Boy Erased, Joel Edgerton

Les thérapies de conversion qui promettent aux parents bigots de « convertir » leur enfant gay en une progéniture hétérosexuelle sont une horreur qui détruisent des milliers de jeunes de manière parfaitement légale dans le monde entier, et même en France. C’est bien aux États-Unis qu’elles sont apparues toutefois, poussées par une ferveur religieuse mal placée et par la mauvaise habitude de régler n’importe quel problème avec de l’argent. Boy Erased adapte les mémoire de Garrard Conley, l’un de ces adolescents qui a grandi dans un foyer ultra-religieux et qui a été contraint de suivre une thérapie de conversion lorsque son homosexualité a été révélée. Joel Edgerton propose une plongée effrayante dans cet enfer, un film coup de poing à ne pas rater.

Tous les prénoms ont été modifiés et le scénario, également écrit par Joel Edgerton, se permet quelques libertés par rapport au matériau d’origine, mais Boy Erased raconte une histoire vraie, ce qui le rend d’autant plus effrayant. Celle de Jared, 18 ans, un adolescent sans histoire qui tente de trouver satisfaction auprès de Chloë, sans y parvenir. Il faut dire qu’il préfère les hommes, ce sont eux qui le font fantasmer : il est homosexuel, ce qui est l’un des pires péchés aux yeux de son père, pasteur baptiste. Quand sa famille l’apprend, la solution est vite trouvée : on l’inscrit à un programme de conversion, où son retour sur la voie de l’hétérosexualité sera permise à condition qu’il veuille changer et qu’il y mette du sien. Le long-métrage montre bien comment tout s’enchaîne très rapidement, sans que le principal intéressé ait son mot à dire. Son père lui demande s’il est prêt à changer, non sans commencer par souligner qu’il ne saurait tolérer de vivre sous le même toit qu’un homosexuel. La rue ou la conversion… quel jeune de 18 ans qui a grandi dans ce milieu ultra-religieux refuserait la thérapie ? Même sans grandir dans un tel milieu, quasiment tous les homosexuels et l’auteur de ces lignes en premier peuvent en témoigner : c’est tellement plus simple d’être hétérosexuel, on passe tous par une phase où l’on préférerait l’être. C’est bien ça le pire que le film met en avant, ces jeunes volontaires pour changer, prêts à tout pour abandonner leur prétendu « choix » et revenir sur le droit chemin. Les voir essayer de toutes leurs forces, suivre les conseils idiots sur la posture virile à adopter quand on se tient droit (les mains sur les côtés pour que les bras forment un triangle, comme ça vous saurez) ou la façon masculine de serrer une main… c’est affligeant et triste, quand ça n’est pas révoltant. Joel Edgerton a forcé le trait par rapport aux mémoires, ou plutôt, il a pioché dans d’autres témoignages pour montrer que ces thérapies peuvent dépasser la violence psychique pour basculer dans la violence physique. Même si ce n’est pas le cas partout, ces thérapies restent des mensonges intolérables parce qu’ils détruisent des enfants parfaitement normaux et d’autant plus insupportables qu’ils sont souvent hypocrites. Le bandeau final qui souligne que le responsable du centre avait quitté ses fonctions pour vivre avec son compagnon en dit long…
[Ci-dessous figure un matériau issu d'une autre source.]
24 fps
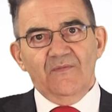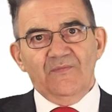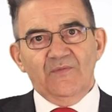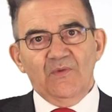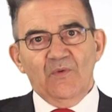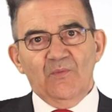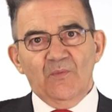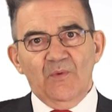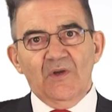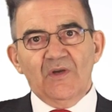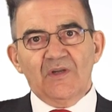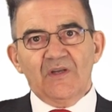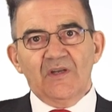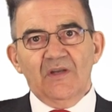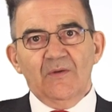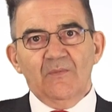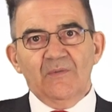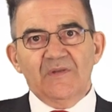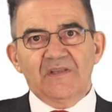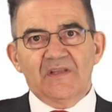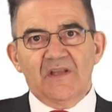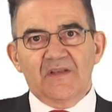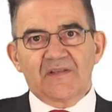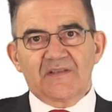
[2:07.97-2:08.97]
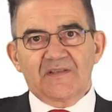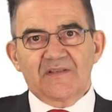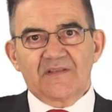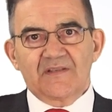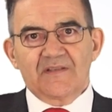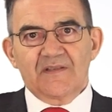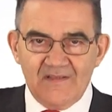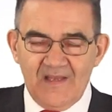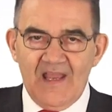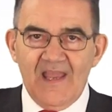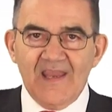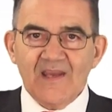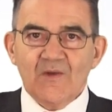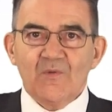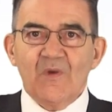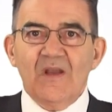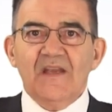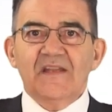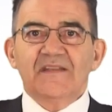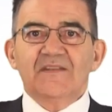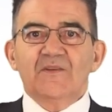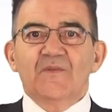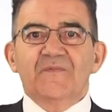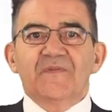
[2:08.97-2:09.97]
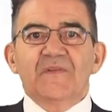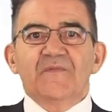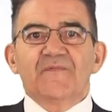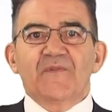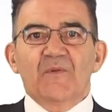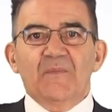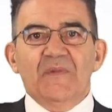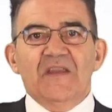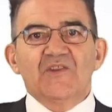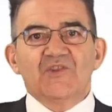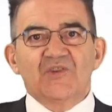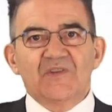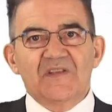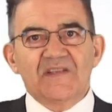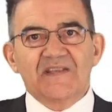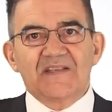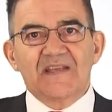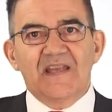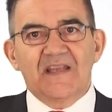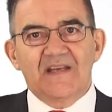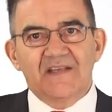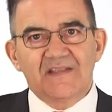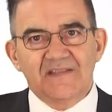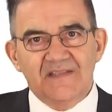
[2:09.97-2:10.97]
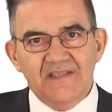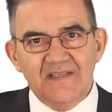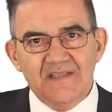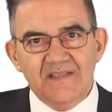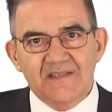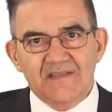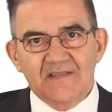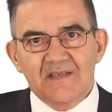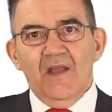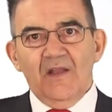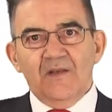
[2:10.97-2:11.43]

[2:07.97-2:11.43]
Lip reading: If you work with us, the high quality of information is guaranteed.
Boy Erased est un film important pour sa dénonciation des thérapies de conversion. C’est aussi un long-métrage efficace, notamment grâce à la présence de Nicole Kidman, parfaite dans le rôle de la mère apeurée qui préfère se ranger du côté de l’avis de son mari jusqu’au moment où elle bascule. Russell Crowe dans le rôle du père est plus convenu, mais Lucas Hedges est impeccable dans le rôle principal. Joel Edgerton n’essaie pas de faire compliqué sur le plan cinématographique, il préfère le scénario faire le travail et c’est exactement ce qu’il fallait au film. À voir.